The Nigerian Communications Commission (NCC) has warned the public of a new malware designed to steal credit card and online banking details from devices.
In a press statement released on Friday, the NCC alerted telecom consumers about the ‘FluBot’ malware, which the Nigeria Computer Emergency Response Team (ngCERT) reported to be targeting Android devices.
How the ‘FluBot’ malware works
NCC director of public affairs Ikechukwu Adinde said that ‘FluBot’ impersonates mobile banking apps to steal people’s personal and financial data, and may also pretend to be a FedEx, DHL, Correos, or Chrome application.
The malware, which is being circulated through SMS, can snoop on the phone’s incoming notifications, initiate calls, read and write text messages and transmit the contact list in the device to its control center.
“The new malware undermines the security of devices by copying fake login screens of prominent banks, and the moment the users enter their login details on the fake pages, their data is harvested and transmitted to the malware operators’ control point from where the data is exploited by intercepting banking-related One Time Passwords (OTPs) and replacing the default SMS app on the targeted Android device,” the NCC statement read, according to The Cable. <…> “Consequently, it secures admittance into the device through SMS and proceeds to transmit similar messages to other contacts that may be on the device it has attacked enticing them into downloading the fake app.”
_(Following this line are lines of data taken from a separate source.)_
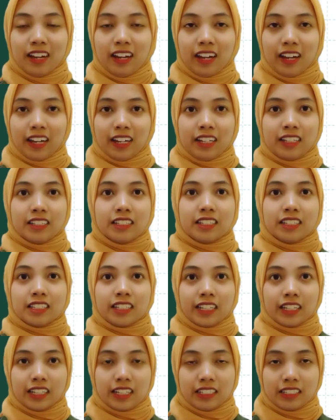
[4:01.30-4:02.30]
And the
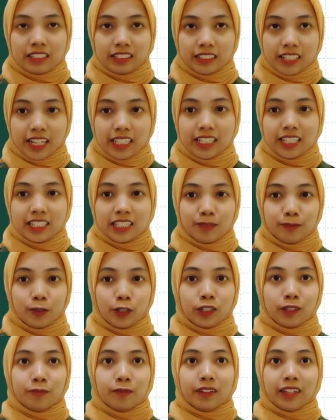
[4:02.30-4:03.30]
second stage is
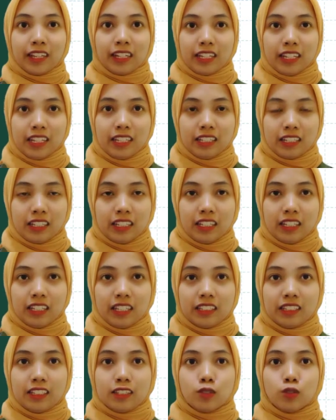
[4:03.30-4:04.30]
about planning.
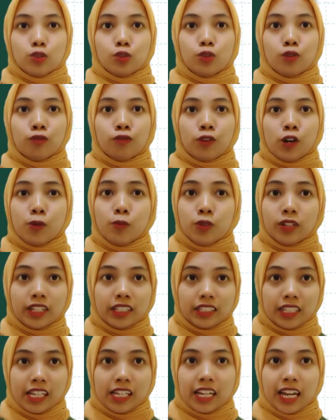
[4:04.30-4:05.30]
It is to
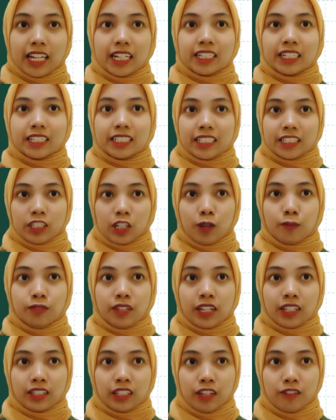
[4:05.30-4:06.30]
formulating and research
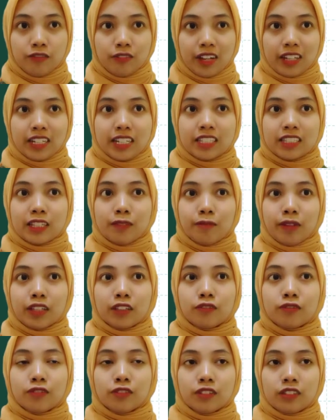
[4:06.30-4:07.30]
objective and estimate
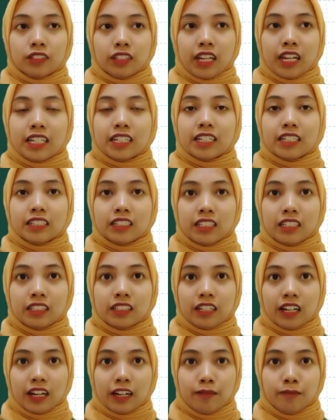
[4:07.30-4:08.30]
fund energy
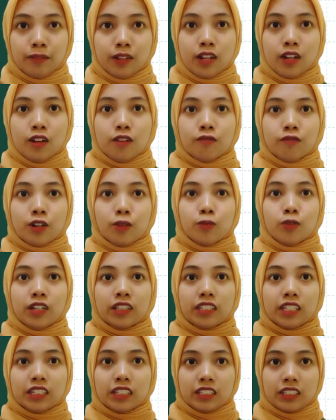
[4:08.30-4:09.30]
time,
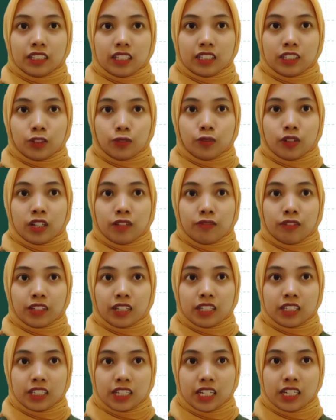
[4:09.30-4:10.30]
formulating research
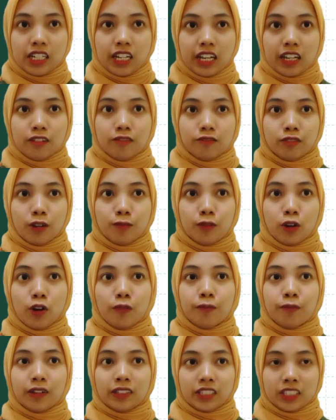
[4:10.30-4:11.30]
qualification and form
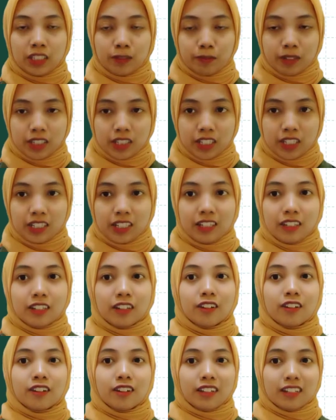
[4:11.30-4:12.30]
of participation
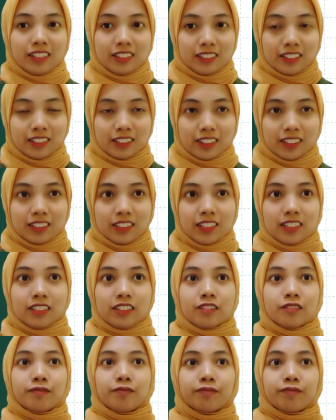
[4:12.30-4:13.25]
in this research.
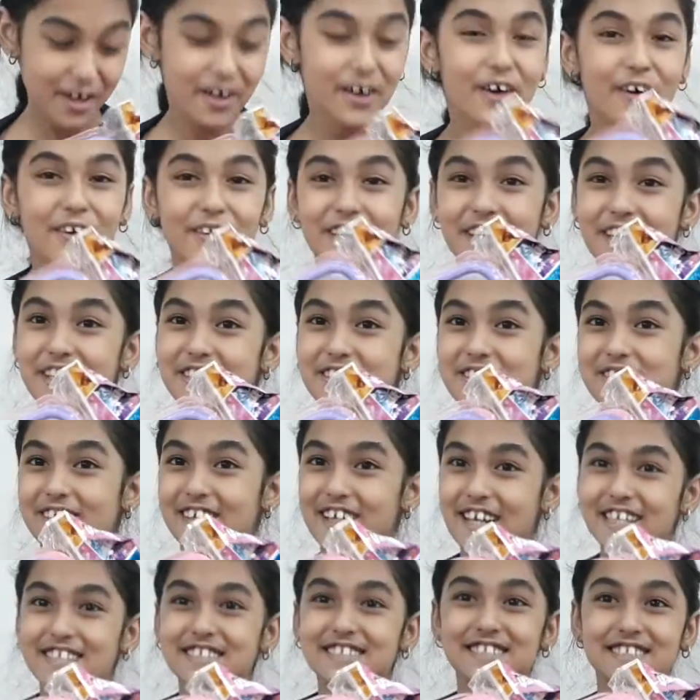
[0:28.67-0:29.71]
Okay, so
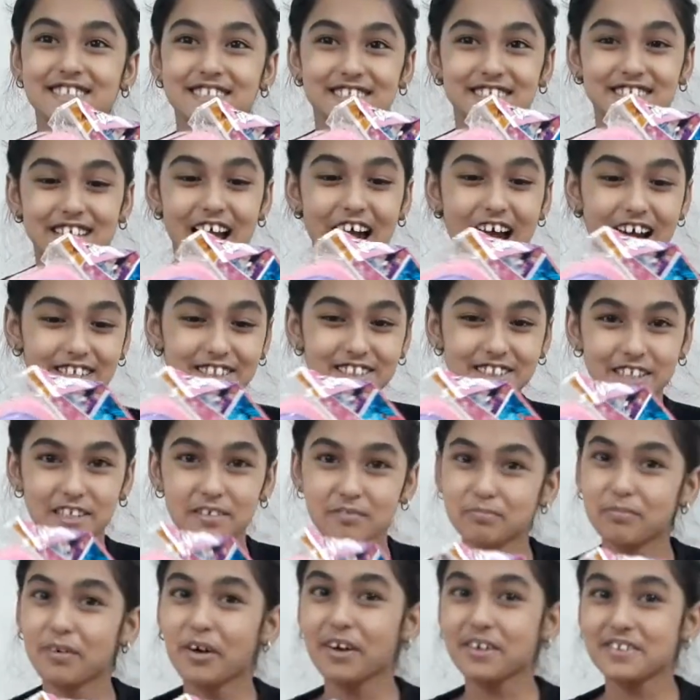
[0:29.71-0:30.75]
let's start
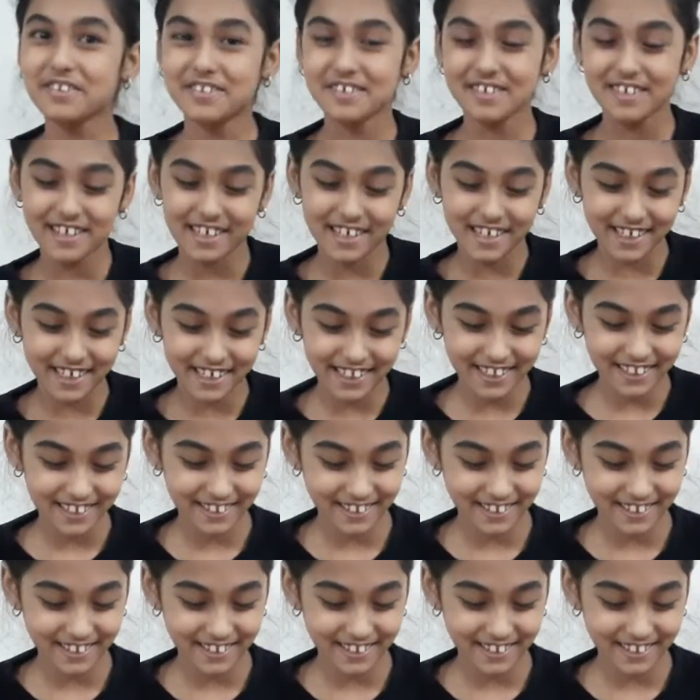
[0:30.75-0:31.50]
unboxing.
The NCC added that the malware compels phone users to change the accessibility settings on their devices. It may also create a backdoor that will give its creators access to compromised devices, further enabling them to commit other illicit acts such as launching new variants of the malware.
The commission advised the public to observe precautions when using their devices. It warned users not to click links from suspicious text messages.
Phone users are also encouraged to have updated antivirus software, use strong passwords and enable two-factor authentication logins, as well as apply critical patches to their systems.
Those whose phones have already been compromised by the malware can reset their devices to factory setting and change the passwords they use in their online accounts.